Great Power Politics Return to International Relations

Sean Para, Columnist

Last year was a watershed year in international relations. We are seeing its dramatic effects this year and will continue to do so in many ways, as 2014 marked a return to previous Great Powers’ political relationships.

First of all, the Ukraine Crisis and ensuing civil war in Donbass laid bare the divisions between Russia and the West and reintroduced the specter of war to Europe. China has become a central player in international politics and has been actively trying to replace the United States as the country with the greatest influence in East Asia, a role the U.S. has fulfilled since 1945. A few years ago many still believed that the end of the Cold War had brought an end to this sort of geopolitical competition, but in fact this was a serious misjudgment.

What our society has seen in the past quarter century falls well within an established pattern of the rise and fall of Great Powers.
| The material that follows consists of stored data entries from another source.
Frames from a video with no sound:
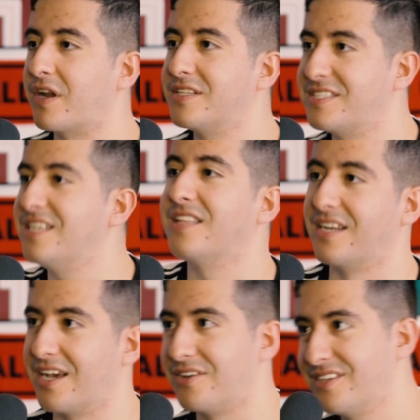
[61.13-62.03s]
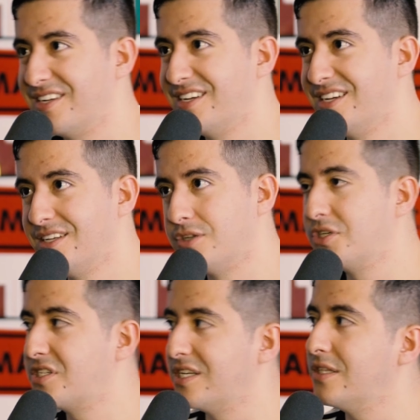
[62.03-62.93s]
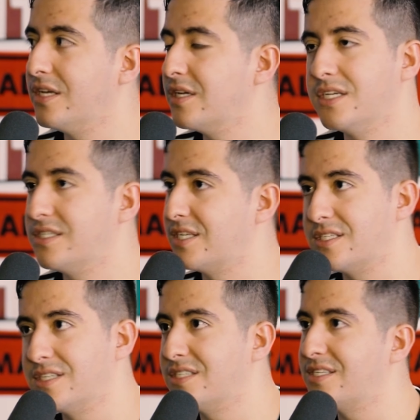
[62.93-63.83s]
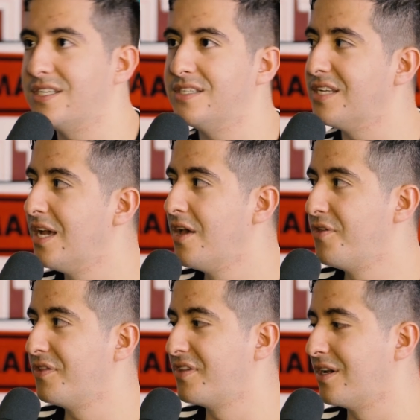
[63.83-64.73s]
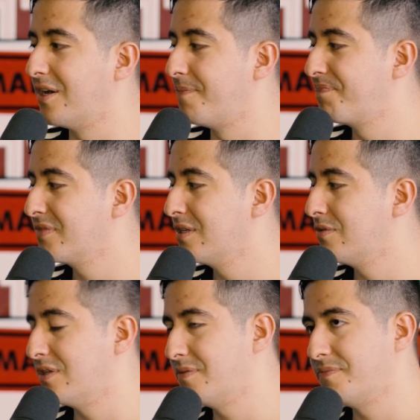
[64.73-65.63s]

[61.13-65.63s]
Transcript: are finally seeing that now. Yeah. They're just seeing the inconsistencies. He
Great Powers emerge onto the world stage as major political players only after a substantial period of economic development, during which a country’s wealth far exceeds its influence abroad.

This pattern can be seen again in our own age with the rise of China, which has assumed its new position as a burgeoning superpower only after decades of rapid economic growth. The U.S. is another example, as it experienced hasty economic growth and became recognized as a Great Power after defeating Spain in 1898. The U.S. only achieved a place of global preeminence after two apocalyptic World Wars, long after it had been the world’s largest economy. Paul Kennedy first pointed out the pattern of a power’s economic then political rise in The Rise and Fall of the Great Powers, and the theory rings true today.
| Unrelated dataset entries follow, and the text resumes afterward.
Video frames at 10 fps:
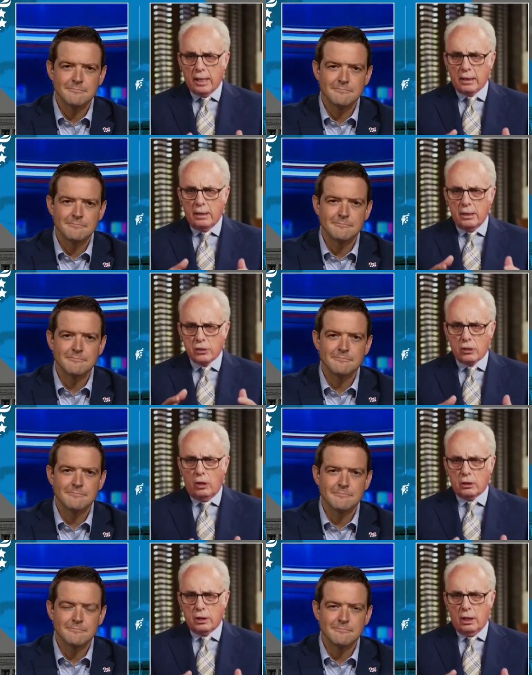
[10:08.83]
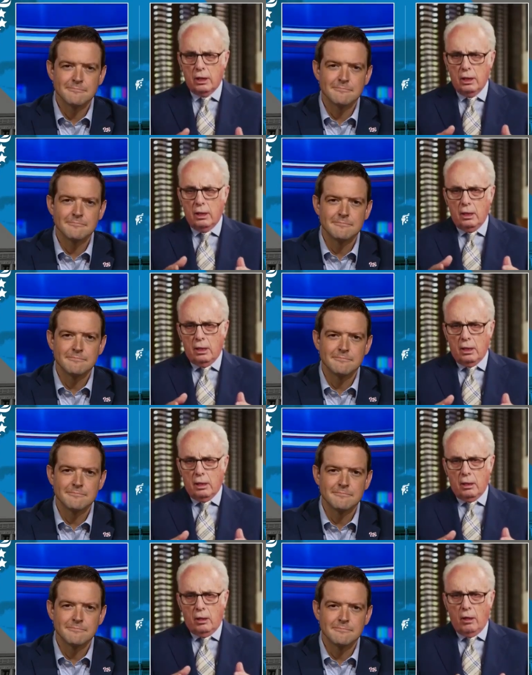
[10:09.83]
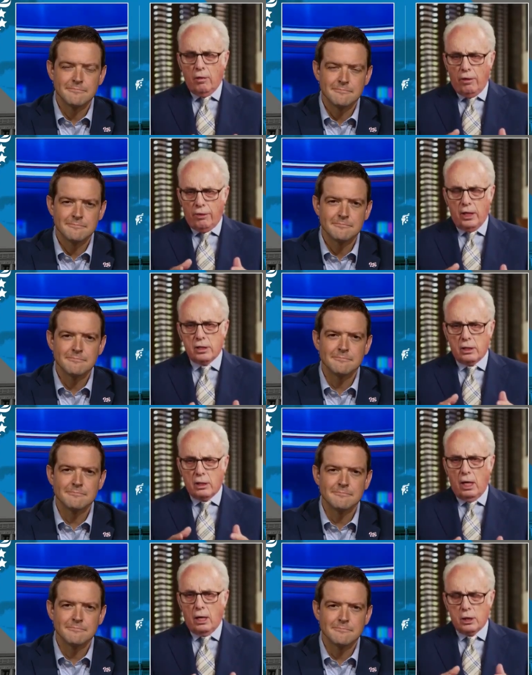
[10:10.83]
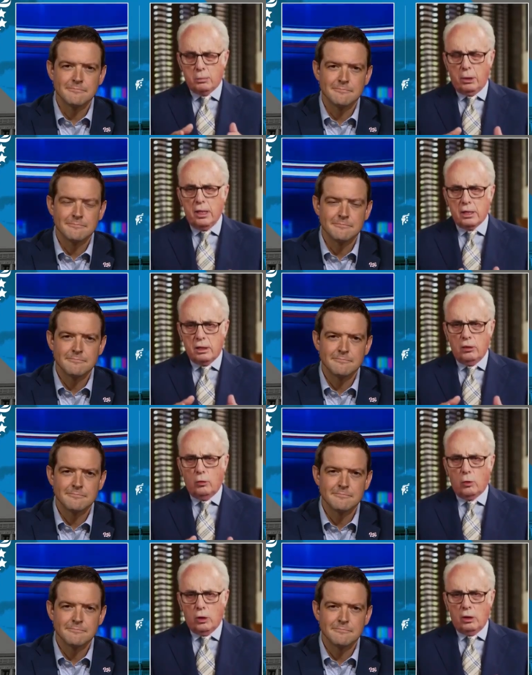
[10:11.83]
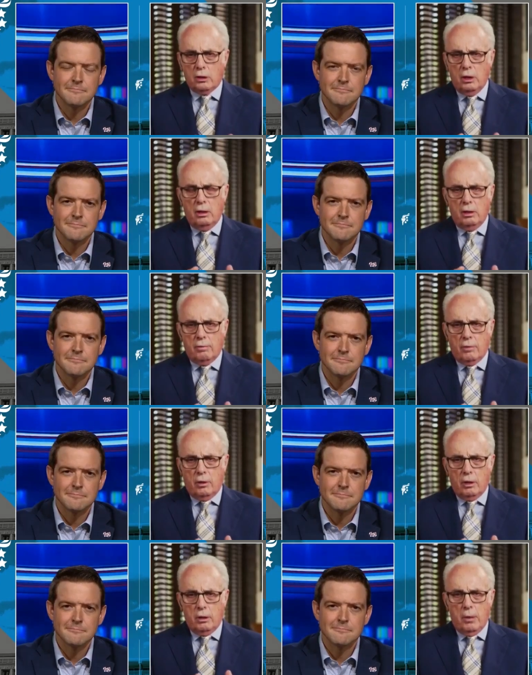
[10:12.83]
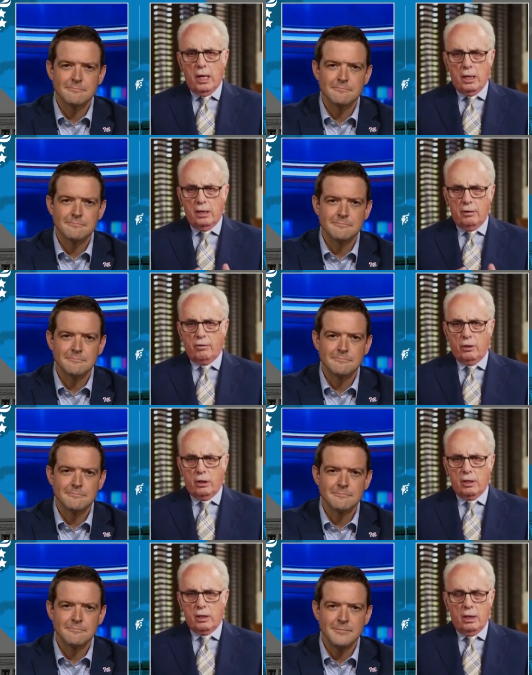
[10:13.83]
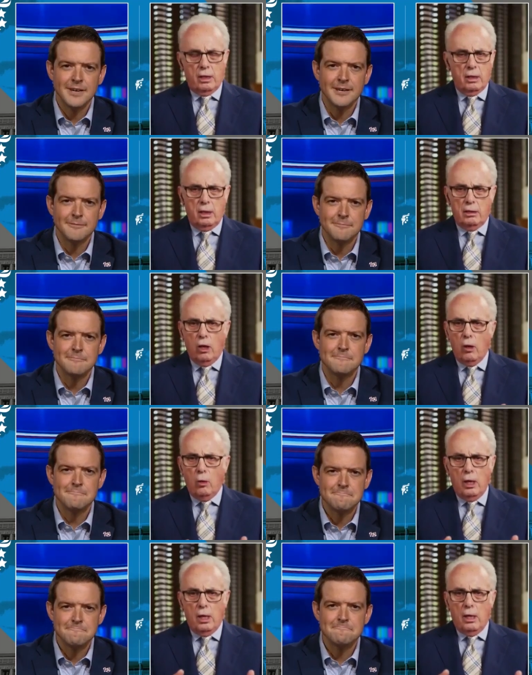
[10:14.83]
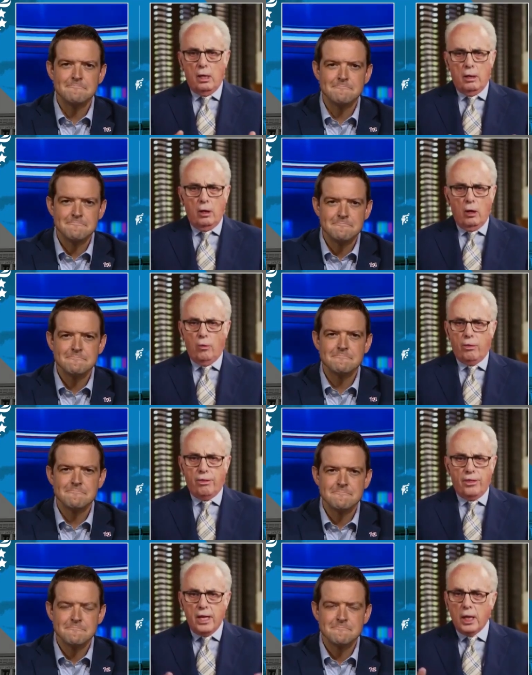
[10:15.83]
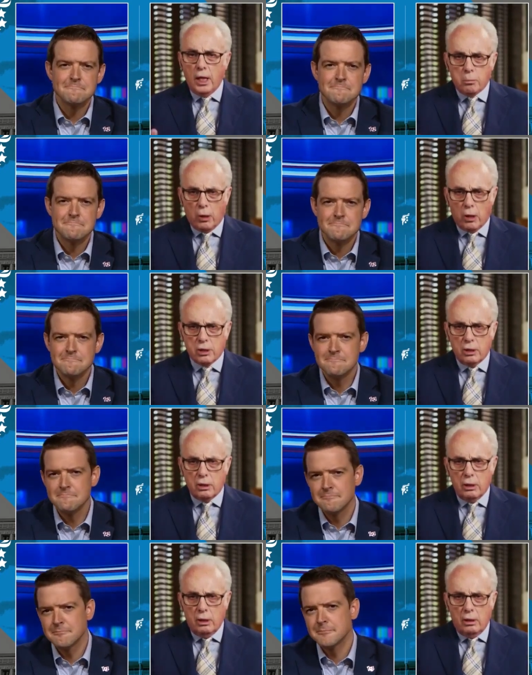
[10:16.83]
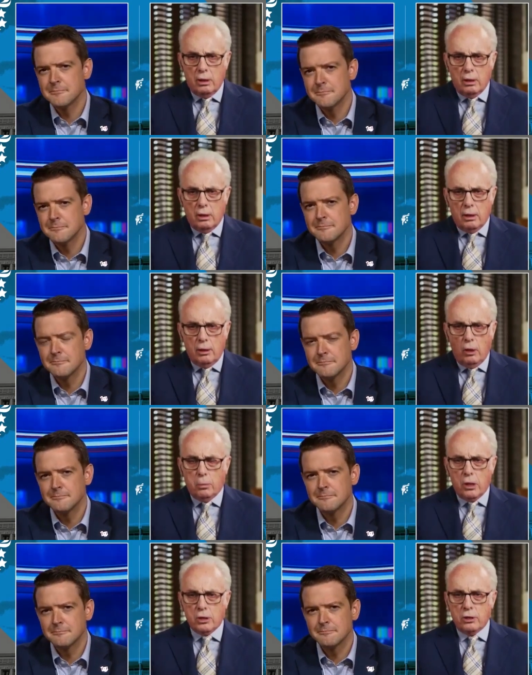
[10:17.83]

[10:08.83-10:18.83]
Speaker 1: assaulting all the things that God has placed in the world for humanity to flourish. Yeah. No no thinking person, no person who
The United States is still by far the most powerful nation in the world, and leads a coalition of liberal democracies that, between NATO and America’s Pacific allies, represents perhaps the wealthiest and most militarily able alliance in world history. However, after a decade of economic stagnation and imperial fatigue, many of its alliances have frayed. China is now the second largest economy in the world and exerts an enormous amount of influence in its region and increasingly around the globe.

For instance, China has recently launched an aggressive campaign of land reclamation in the South China Sea, creating military bases to buttress its claims to sovereignty in the area. It has also taken aggressive actions against Japan and recently created an international rival to the IMF, the Asian Infrastructure Investment Bank.

Russia, after almost collapsing in the 1990s, had a period of rapid development during Putin’s first decade in office. Russia’s future is not as certain as China’s, largely due to the economy’s over-dependence on exporting fossil fuels and a lack of a strong manufacturing or consumer economy.

Nonetheless, Russia exerts an enormous amount of influence in the post-Soviet world and Eastern Europe, most clearly seen in its massive intervention in Ukraine, which has weakened Ukraine to such a degree that it will not be able to affiliate itself with NATO any time soon. Like China, Russia clearly desires to push the United States out of its backyard and assert itself as a major power.

Therefore, what we are seeing now is a balancing act: Rising powers, foremost China and Russia, are asserting themselves more forcefully on the geopolitical stage after a period of economic growth since 1991. The incipient alliance between Russia and China therefore falls into the traditional pattern of Great Power fluctuations and should have come as a surprise to no one.